A stuck pipe at 141 and water ingress at 142 with both to be dealt with by new sidetracks. Water in 145 is being assessed by consultants.
There is current uncertainty about whether to progress the A6 or a south yelemes shallow.
802 problems include heat, pressure and a stuck pipe!
The full schedule is on the website (link in a post below) and as usual sounds more hopeful on the shallows than the deeps.
At least we will have an extra $7.5m revenue from boaty!
1700 bopd should still turn a profit, but reduces the capacity to get existing wells worked over and back into production. It also increases our risk of cashflow difficulties should there be a reduction in working capital supplied by oil traders and others. A lot depends on the success of the many sidetracks scheduled for later this year.
CASP have to sell oil internationally at Urals oil prices because they share pipelines despite not being nationally subject to sanctions. This article may help explain the situation better because it deals directly with the rise in the Urals oil price and the ability of the west to impose their price cap
https://www.msn.com/en-us/money/markets/russian-oil-tops-price-cap-set-by-western-countries-for-first-time/ar-AA1dP1FV
Having made a start on looking at the accounts, I think the half sale of boaty may be connected with the net current liabilities of $16m and some uncertainty around their continuing relationship with mini refineries and oil traders who seem to provide them with much of their working capital.
I'm a bit too busy to look through all the numbers today (this retirement business is very time consuming) but I notice I misread the words. The $1.5m refers to the draw down in the accounting period. Thanks for pointing that out CC. Your general points about the swings and roundabouts of the Oraziman cash were very well spotted and highly dubious.

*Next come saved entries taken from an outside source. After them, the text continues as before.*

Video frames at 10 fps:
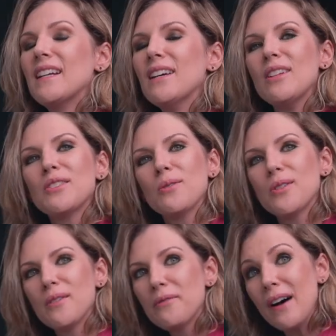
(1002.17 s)
Now let's go
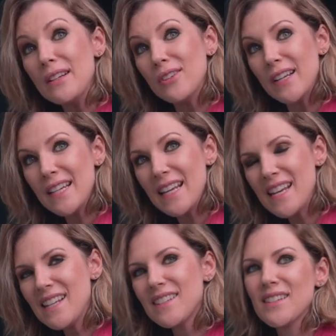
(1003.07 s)
to the final and
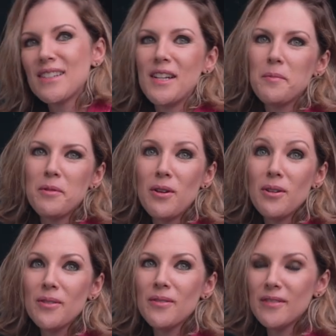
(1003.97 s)
easiest step of
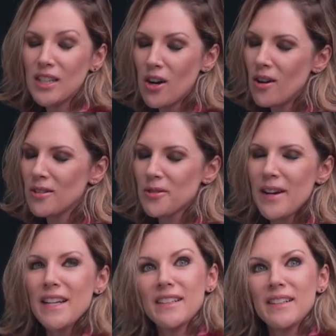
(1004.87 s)
all, the color
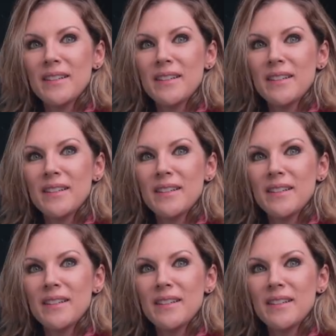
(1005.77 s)
grading.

I intend to have a more thorough look at the accounts over the weekend. Still top of the risers board I see, although a few traders have cashed in now
"For much of the period under review and subsequently our inability to sell on the international markets also led to missed profits. However, the recent fall in international oil prices means we are currently achieving broadly the same net outcome by selling to local mini refineries where the deductions to the headline price are much lower."
In other words, the $18m in lost revenue due to the Ukraine war no longer applies in the current period (and was much overstated about last year because of the different tax treatment of exports i.e. it was a gross not a net figure)
Smarty, I agree with almost everything you say, but the figures do not disprove that output was above 3k bopd at some point, for however a short a period.
If this discussion board has any influence whatsoever on CASP then I would like to add my voice to the complaints. Communications are not just bad, they are appalling, and probably contravene AIM regulations. Investors are left with entirely misleading impressions about the state of the company.
Having been here for many years, I now factor this mendacity in, which is one reason I was so against the ramping going on last month. Having said that, I am expecting good results for last year and probable recovery in output by sometime in the autumn.
Kheldar, the figures are fine. What they say is that output has averaged 2k bopd. The RNS saying output was at 3k bopd for a period could have been offset by production below 2k bopd in another period. We don't know how long 3k bopd was kept up for, but I suspect not for very long. CASP has form in this area, reporting a surge in output but neglecting to inform us when it turns out to be shortlived.